In 2015, Terminus held the first #flipmyfunnel conference, during which they presented information on a new version of the digital funnel, where it was now more than an inverted triangle shape, but now a double triangle resembling more of an hourglass. Now the upper half of the hourglass is referred to as the “Pre-purchase” stage, with the bottom half being the “post purchase” stage. After this new marketing hourglass was made, it was common for people to remove advocacy from the original funnel and move it to the base of the hourglass instead. The newly developed hourglass added the following sections to the user journey:
Stage 5/6 – Adoption
This is where the business has to act to ensure the total success of the customer. Humans are irrational beings and someone who hasn’t read the instruction manual may accuse a new device of being faulty. Treat customers as though they are neutron stars – incredibly dense.
The Adoption phase consists of what is called “onboarding”, that is essentially the practice of making yourself available to make the customer’s life, and transition into regularly using a new product, as smooth and flawless as possible. Initial hitches, especially with belligerent customers, can be the downfall of the entire funnel and all the work you put into it at this point.
Stage 7/8 – Retention
Next is where we really put in some hard yards. Retaining a customer is about making them feel like you genuinely care about their success – which you do, as their success will help them associate your brand with positive times. Show the customer some love.
Put out and promote educational content, use email campaigns to offer insights into how they can use their products, keep them updated about your brand and business, conduct surveys, etc. This keeps your customers in the loop, and hopefully, with the right content, in your business.
Stage 9/10 – Expansion
This refers to expanding on your conversion. Your customer came to you to do a thing, is that one thing all you have to offer them? By keeping in contact with your customer via the previous step you can show them other products and services that may be prudent to their needs. This shows customers that you’re a reliable source of convenience and that you understand you customer’s needs exactly.
Stage 11/12 – Advocacy
…Well, you know this one already, don’t you?

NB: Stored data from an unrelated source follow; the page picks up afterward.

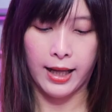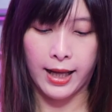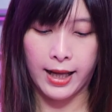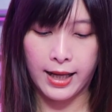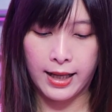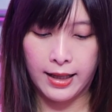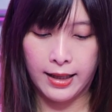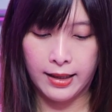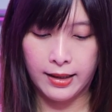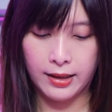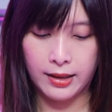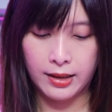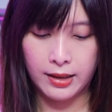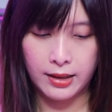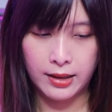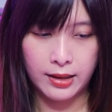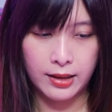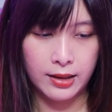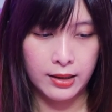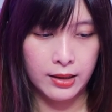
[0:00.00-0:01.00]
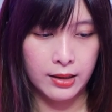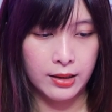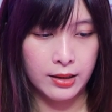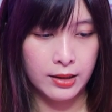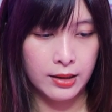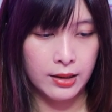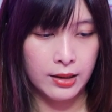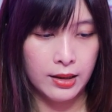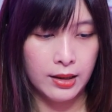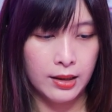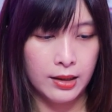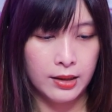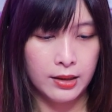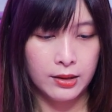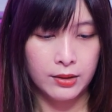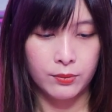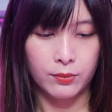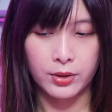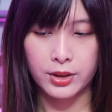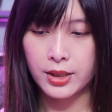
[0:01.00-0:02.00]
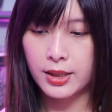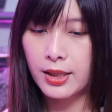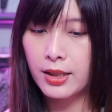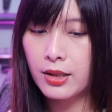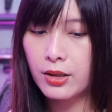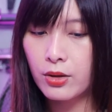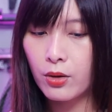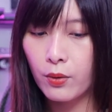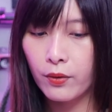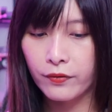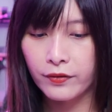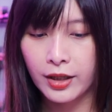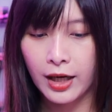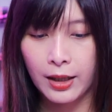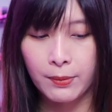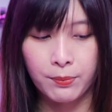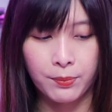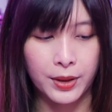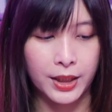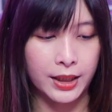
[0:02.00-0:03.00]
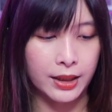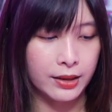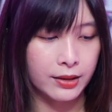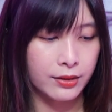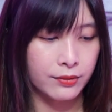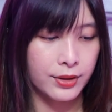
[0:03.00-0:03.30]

And we're just gonna go with type B.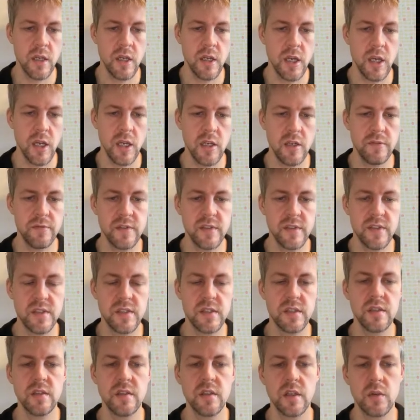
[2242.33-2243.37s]
And if it's
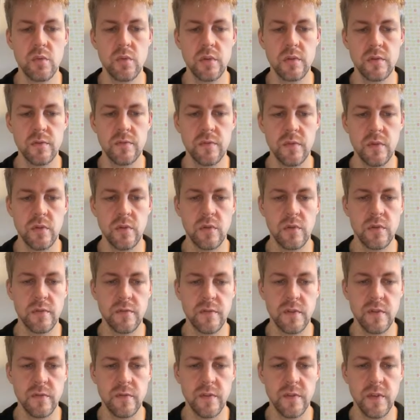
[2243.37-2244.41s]
still equal to float of
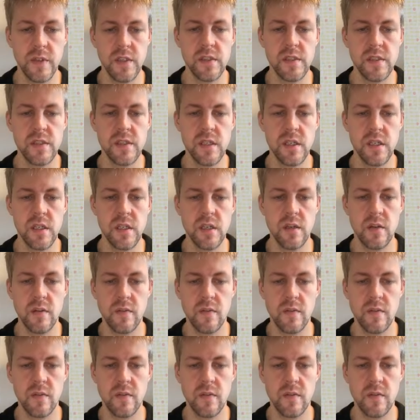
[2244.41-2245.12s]
infinity,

The Importance of the Marketing Hourglass
This new roadmap of the customer journey is significant for a few reasons. First of all, it adds more steps, each one acknowledging that a customer can enter the hourglass at any stage, something neglected by the previous “funnel” model.
It also accounts for the fact that while the user journey does indeed have definable stages, it does not account for the fact that a user journey is often non-linear and can jump around or loop back in on itself depending on circumstances. Work with your marketing team if you find this happening to you.
The marketing hourglass also acknowledges that customers don’t always go through every stage. Some customers might not bother with comparison shopping at all.
The biggest thing that it is aware of is that it acknowledges that customer journeys vary significantly from customer to customer.